GOAL OF THE EXERCISE
Repeat the listing below in full and exactly, but without its pictures.

GIVEN DATA
···

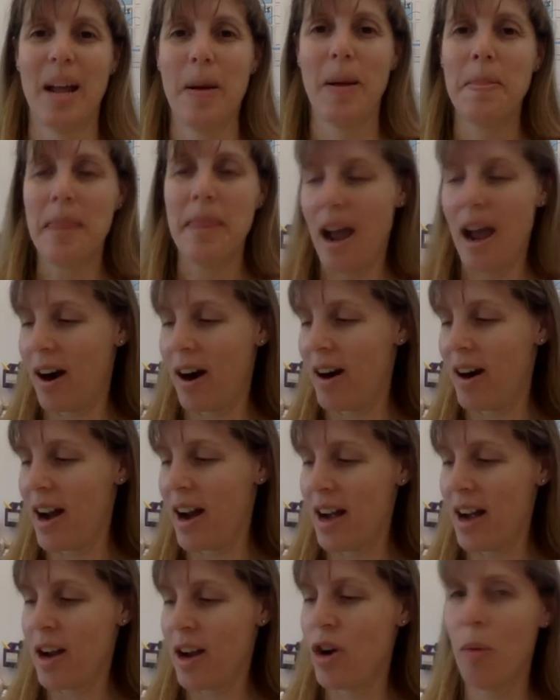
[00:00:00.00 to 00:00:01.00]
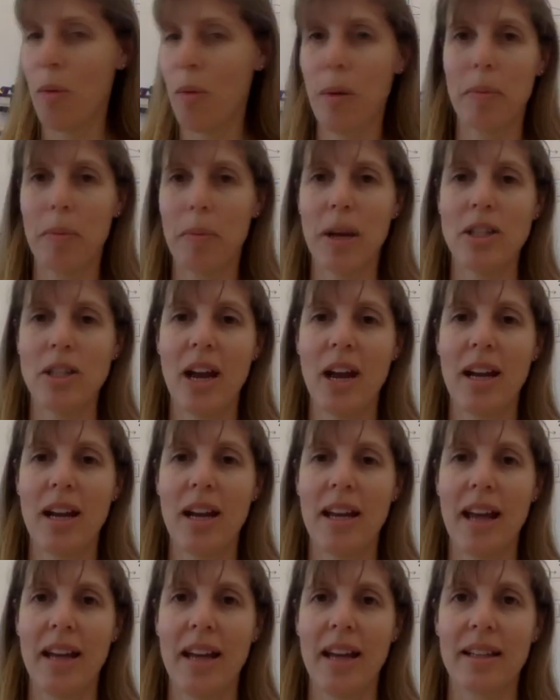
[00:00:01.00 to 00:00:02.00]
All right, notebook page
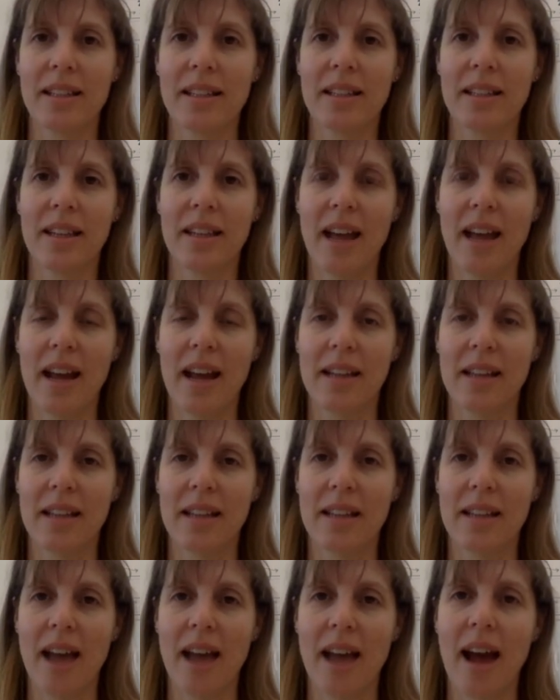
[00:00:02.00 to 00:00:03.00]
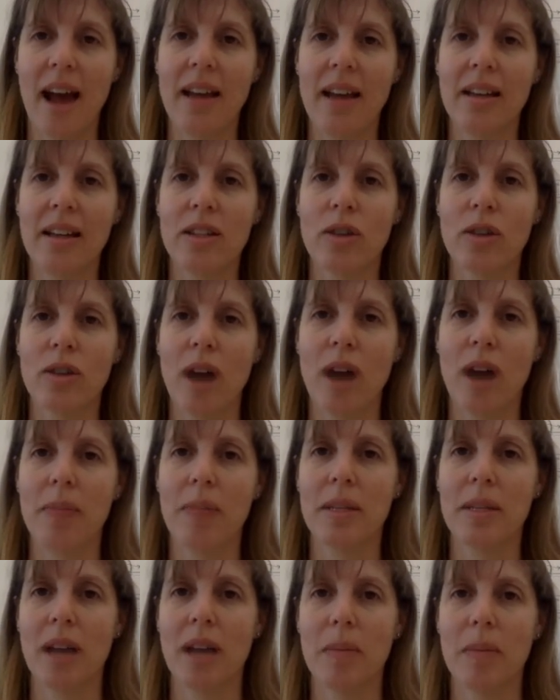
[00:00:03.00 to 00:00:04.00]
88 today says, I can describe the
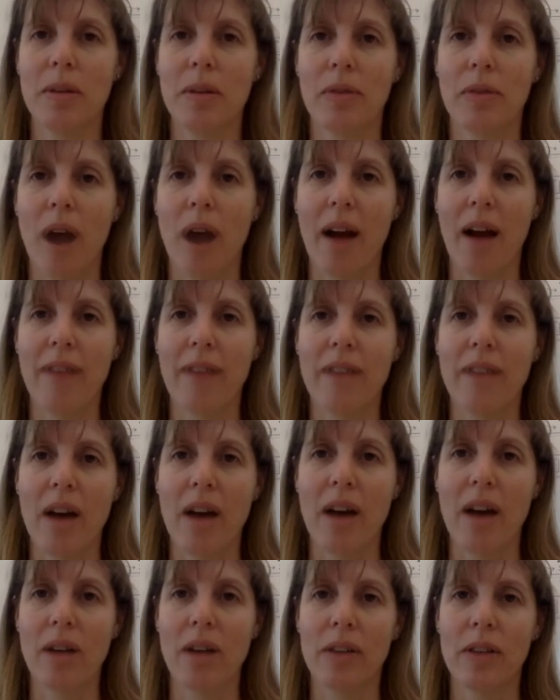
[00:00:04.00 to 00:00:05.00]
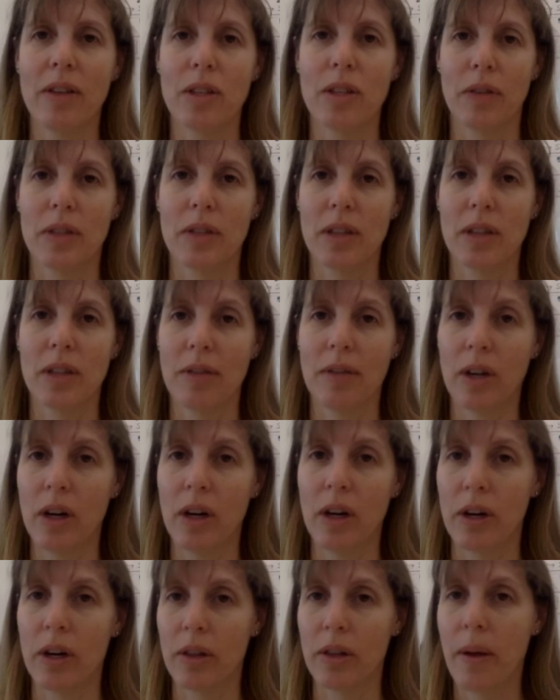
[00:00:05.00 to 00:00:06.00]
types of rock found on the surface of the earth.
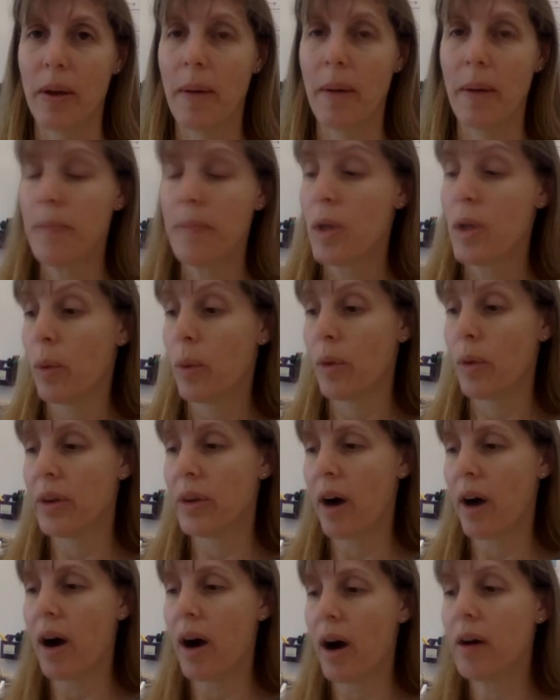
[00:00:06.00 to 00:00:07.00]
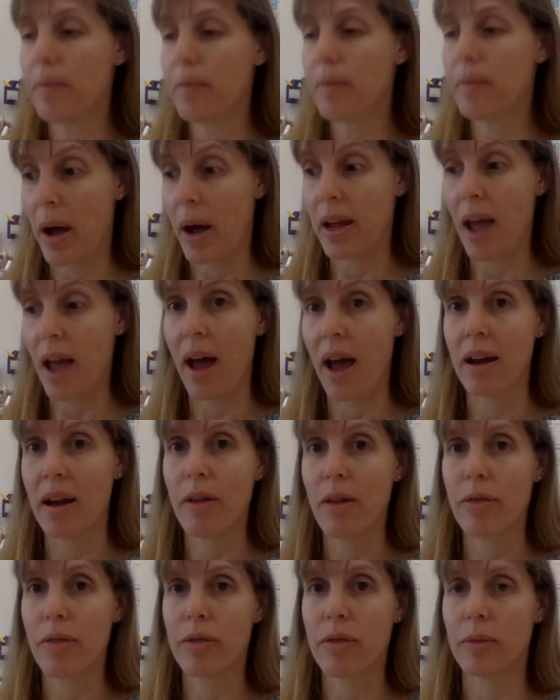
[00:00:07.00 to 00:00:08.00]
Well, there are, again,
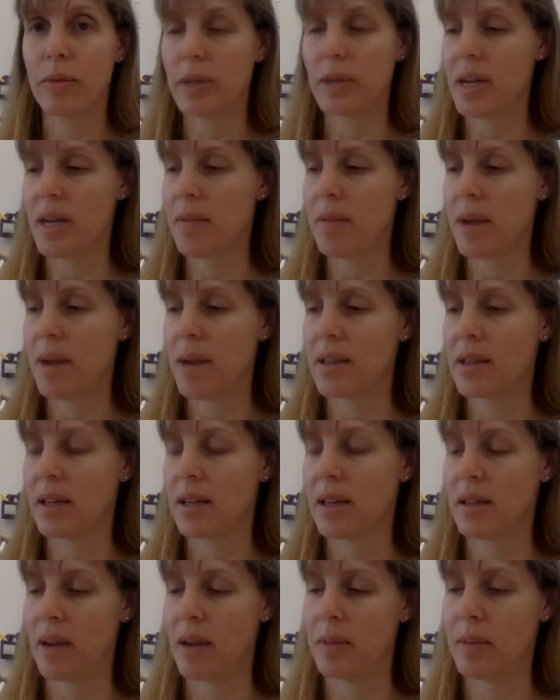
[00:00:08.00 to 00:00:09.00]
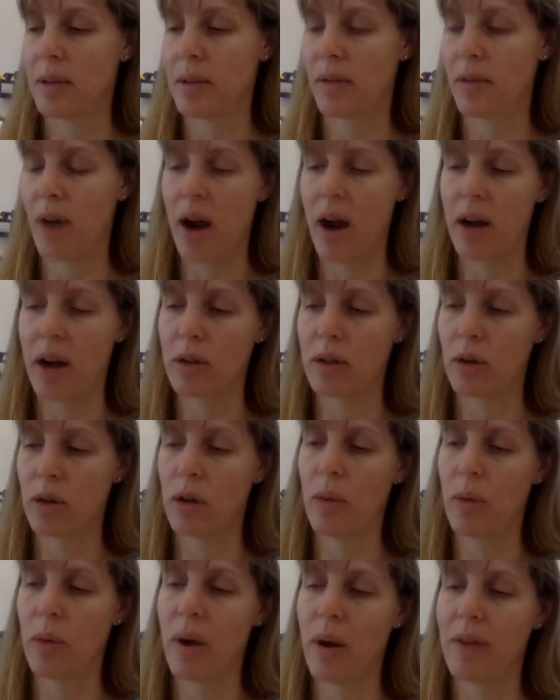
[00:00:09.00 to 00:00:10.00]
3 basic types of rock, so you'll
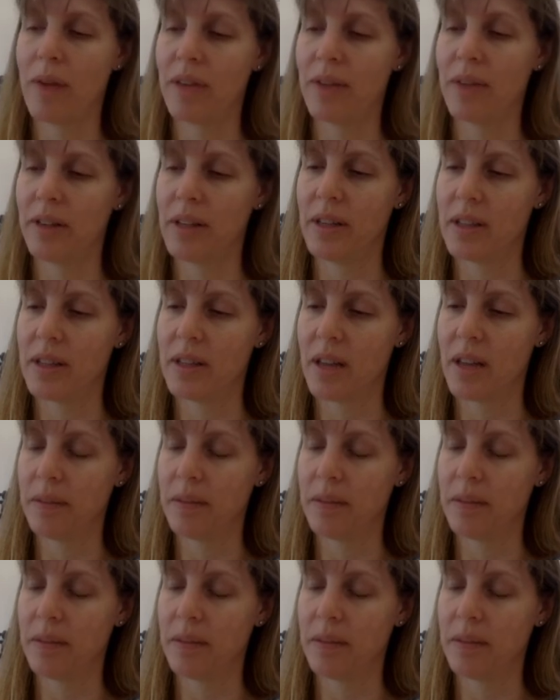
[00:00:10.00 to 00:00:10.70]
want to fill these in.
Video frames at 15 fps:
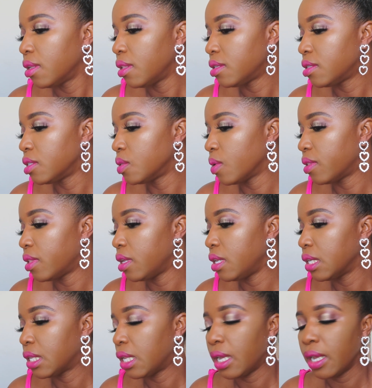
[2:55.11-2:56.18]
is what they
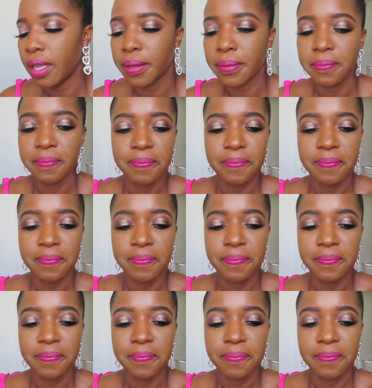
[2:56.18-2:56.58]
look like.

···

FINISHED EXERCISE
[00:00:00.00 to 00:00:01.00]
[00:00:01.00 to 00:00:02.00]
All right, notebook page
[00:00:02.00 to 00:00:03.00]
[00:00:03.00 to 00:00:04.00]
88 today says, I can describe the
[00:00:04.00 to 00:00:05.00]
[00:00:05.00 to 00:00:06.00]
types of rock found on the surface of the earth.
[00:00:06.00 to 00:00:07.00]
[00:00:07.00 to 00:00:08.00]
Well, there are, again,
[00:00:08.00 to 00:00:09.00]
[00:00:09.00 to 00:00:10.00]
3 basic types of rock, so you'll
[00:00:10.00 to 00:00:10.70]
want to fill these in.
Video frames at 15 fps:
[2:55.11-2:56.18]
is what they
[2:56.18-2:56.58]
look like.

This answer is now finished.